Kubernetes etcd defragmentation: when, how, and what breaks
etcd’s database file grows over time even when you are not adding objects. Compaction removes old revisions logically, but the bbolt backend does not shrink the file on disk. Without defragmentation, the gap between physical file size and actual data footprint widens until the cluster hits a NOSPACE alarm and rejects all writes. This guide covers measuring that gap, sequencing defragmentation across an HA cluster without triggering leader elections, and the monitoring signals that predict when you need to act.
What this means
In Kubernetes, etcd stores every object revision in a bbolt database. When the API server compacts history, old revisions are marked as free space inside the file, but the filesystem block allocation remains. Defragmentation rewrites the database to reclaim that dead space. The operation is atomic and blocking: the targeted member stops serving reads and writes until the rewrite completes. In a three-member cluster, the remaining two members continue to serve traffic. The risk is timing. If the defragmented member is the leader and the operation exceeds the Raft election timeout, followers start an election. That causes a brief API server outage and a latency spike for mutating requests. The API server sends every write to etcd synchronously, so latency on the etcd member it is talking to shows up as API latency.
Common causes
| Cause | What it looks like | First thing to check |
|---|---|---|
| Compaction without defragmentation | etcd_mvcc_db_total_size_in_bytes grows while in-use size stays flat | Ratio of total to in-use DB size |
| High object churn | Rapid etcd_mvcc_revision increases; events or leases dominate | apiserver_storage_objects by resource type |
| Missing auto-compaction | Linear DB growth with no periodic flattening | etcd --auto-compaction-retention and API server --etcd-compaction-interval |
| Low default quota | Default etcd quota is 2 GB; many bootstrap tools do not override it | etcd_mvcc_db_total_size_in_bytes vs --quota-backend-bytes |
Quick checks
Production etcd clusters use TLS. The etcdctl and curl commands below omit --cacert, --cert, --key, and scheme flags for brevity. Supply them or set the corresponding environment variables before running these against a real cluster.

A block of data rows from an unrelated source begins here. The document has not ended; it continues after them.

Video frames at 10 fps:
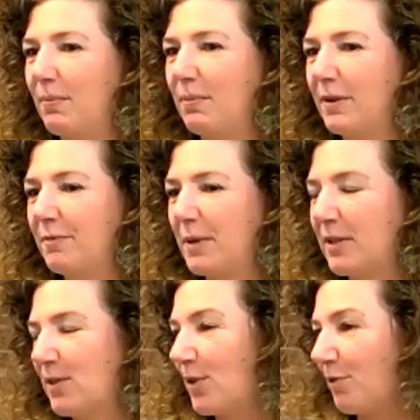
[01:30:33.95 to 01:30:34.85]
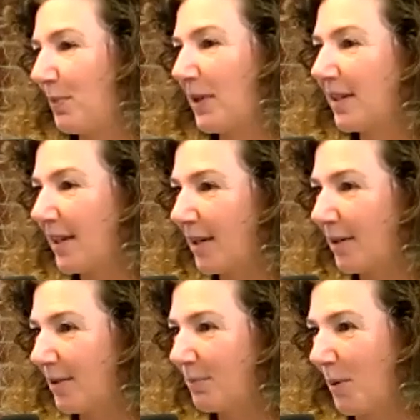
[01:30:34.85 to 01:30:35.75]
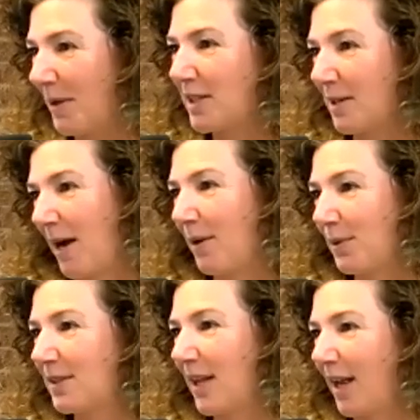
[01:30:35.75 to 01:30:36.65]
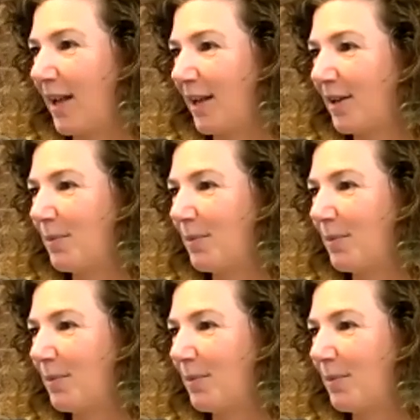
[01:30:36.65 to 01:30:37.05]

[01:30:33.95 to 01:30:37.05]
we've been sort of building momentum, I would say,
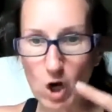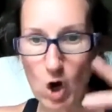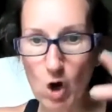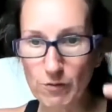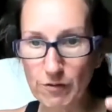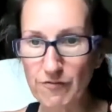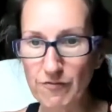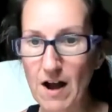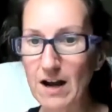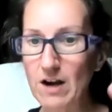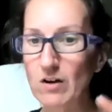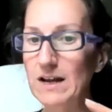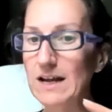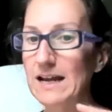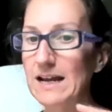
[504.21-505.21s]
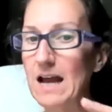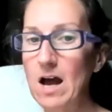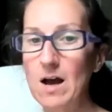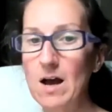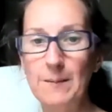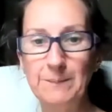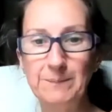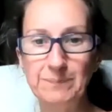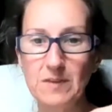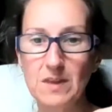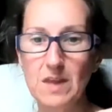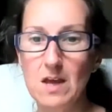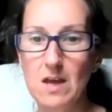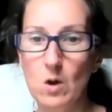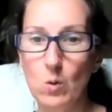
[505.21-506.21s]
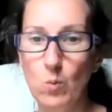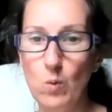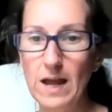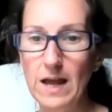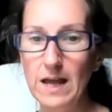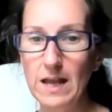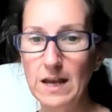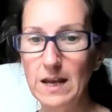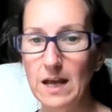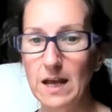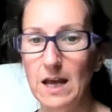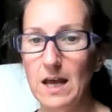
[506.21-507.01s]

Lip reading: overfiring, when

- Check DB size and leader status per member.
ETCDCTL_API=3 etcdctl endpoint status --cluster -w table - Compare total and in-use size from metrics.Good: ratio below 2:1. Bad: ratio above 2:1 or total size above 80% of quota.
curl -s http://localhost:2379/metrics | grep -E 'etcd_mvcc_db_total_size_in_bytes|etcd_mvcc_db_total_size_in_use_in_bytes' - Check for active alarms.
ETCDCTL_API=3 etcdctl alarm list - Verify auto-compaction is configured.
# Check etcd auto-compaction settings (output may be truncated in ps; fall back to the static Pod manifest if needed) ps aux | grep etcd | grep -o '\-\-auto-compaction-[^ ]*' - Verify API server compaction interval.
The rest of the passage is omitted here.